## WHAT TO DO
Apart from the pictures, every line below is to be set down exactly.

Stored data:

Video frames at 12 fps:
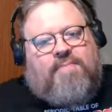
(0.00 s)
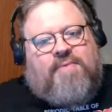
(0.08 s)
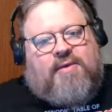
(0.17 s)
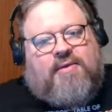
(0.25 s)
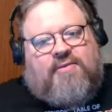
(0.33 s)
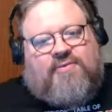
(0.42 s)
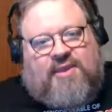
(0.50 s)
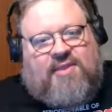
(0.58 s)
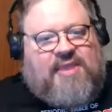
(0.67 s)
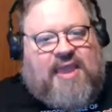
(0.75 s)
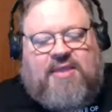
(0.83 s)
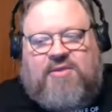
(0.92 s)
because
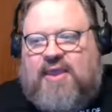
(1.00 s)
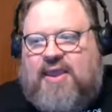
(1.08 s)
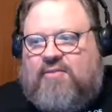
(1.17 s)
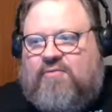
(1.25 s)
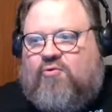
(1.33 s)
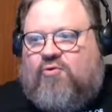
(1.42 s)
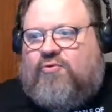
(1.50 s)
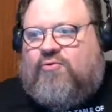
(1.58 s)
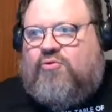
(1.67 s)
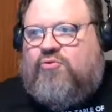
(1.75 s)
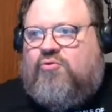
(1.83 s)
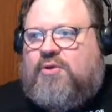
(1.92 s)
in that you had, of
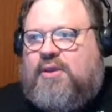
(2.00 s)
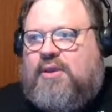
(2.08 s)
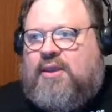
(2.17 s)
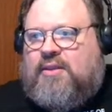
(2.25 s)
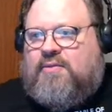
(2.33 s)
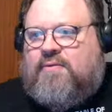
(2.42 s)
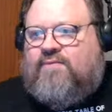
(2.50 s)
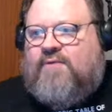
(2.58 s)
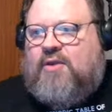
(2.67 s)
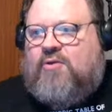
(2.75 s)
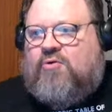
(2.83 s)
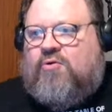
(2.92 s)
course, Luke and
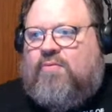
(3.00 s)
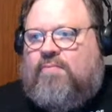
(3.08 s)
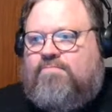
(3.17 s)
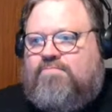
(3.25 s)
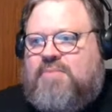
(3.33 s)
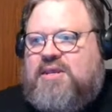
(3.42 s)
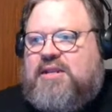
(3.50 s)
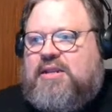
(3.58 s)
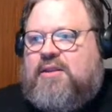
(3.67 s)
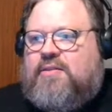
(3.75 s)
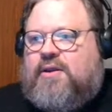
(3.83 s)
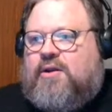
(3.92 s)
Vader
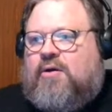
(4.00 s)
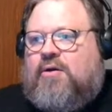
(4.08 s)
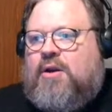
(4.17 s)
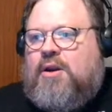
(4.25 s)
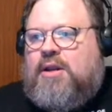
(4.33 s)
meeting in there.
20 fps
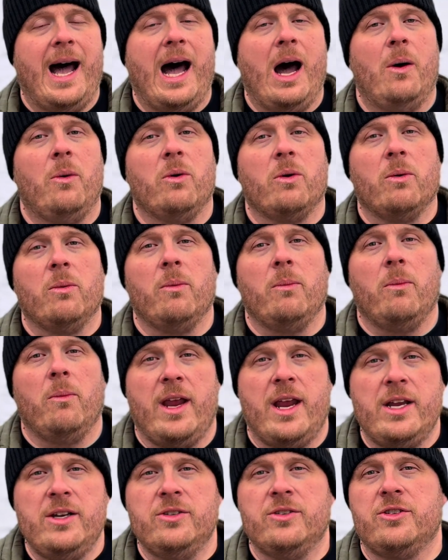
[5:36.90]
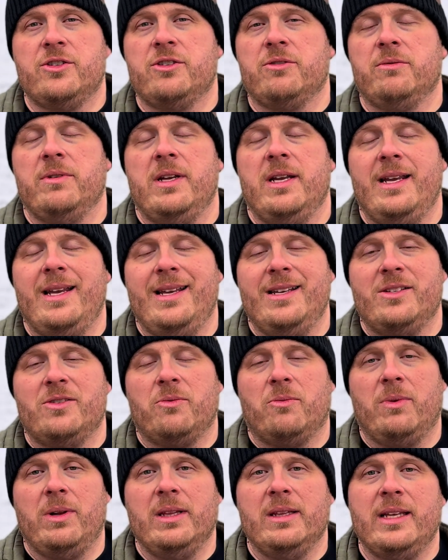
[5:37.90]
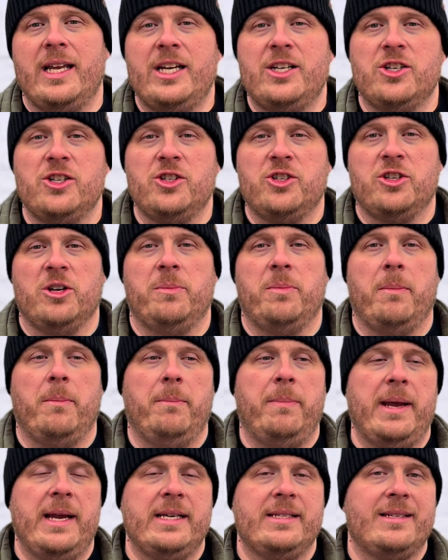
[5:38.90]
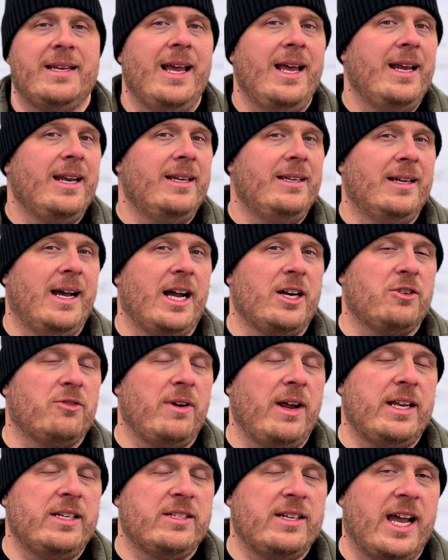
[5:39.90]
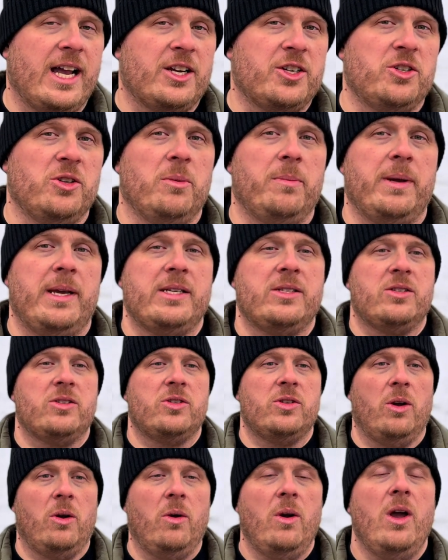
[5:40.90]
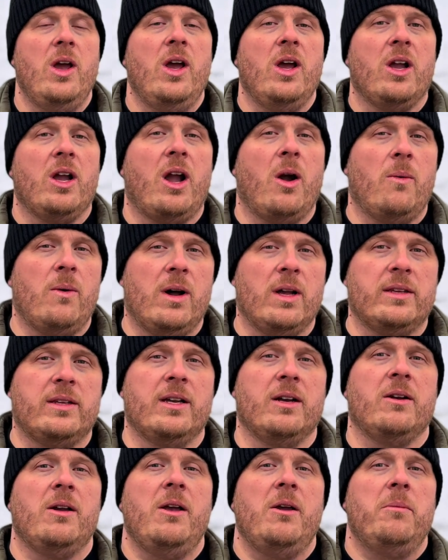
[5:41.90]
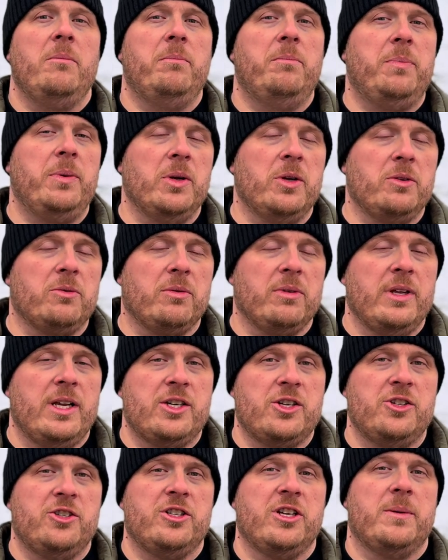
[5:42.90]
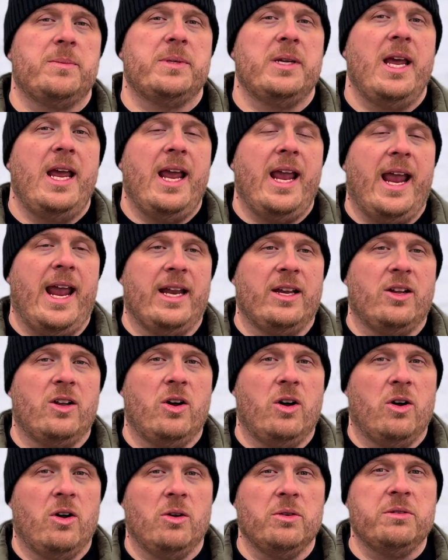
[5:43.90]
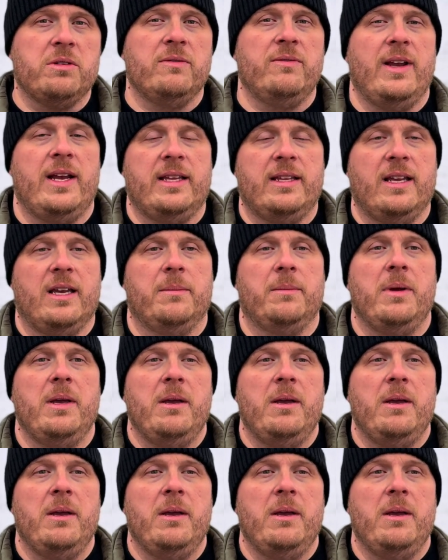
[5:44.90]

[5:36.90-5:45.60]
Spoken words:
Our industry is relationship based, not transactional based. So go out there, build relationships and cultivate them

## OUTPUT OF THE EXERCISE
Video frames at 12 fps:
(0.00 s)
(0.08 s)
(0.17 s)
(0.25 s)
(0.33 s)
(0.42 s)
(0.50 s)
(0.58 s)
(0.67 s)
(0.75 s)
(0.83 s)
(0.92 s)
because
(1.00 s)
(1.08 s)
(1.17 s)
(1.25 s)
(1.33 s)
(1.42 s)
(1.50 s)
(1.58 s)
(1.67 s)
(1.75 s)
(1.83 s)
(1.92 s)
in that you had, of
(2.00 s)
(2.08 s)
(2.17 s)
(2.25 s)
(2.33 s)
(2.42 s)
(2.50 s)
(2.58 s)
(2.67 s)
(2.75 s)
(2.83 s)
(2.92 s)
course, Luke and
(3.00 s)
(3.08 s)
(3.17 s)
(3.25 s)
(3.33 s)
(3.42 s)
(3.50 s)
(3.58 s)
(3.67 s)
(3.75 s)
(3.83 s)
(3.92 s)
Vader
(4.00 s)
(4.08 s)
(4.17 s)
(4.25 s)
(4.33 s)
meeting in there.
20 fps
[5:36.90]
[5:37.90]
[5:38.90]
[5:39.90]
[5:40.90]
[5:41.90]
[5:42.90]
[5:43.90]
[5:44.90]

[5:36.90-5:45.60]
Spoken words:
Our industry is relationship based, not transactional based. So go out there, build relationships and cultivate them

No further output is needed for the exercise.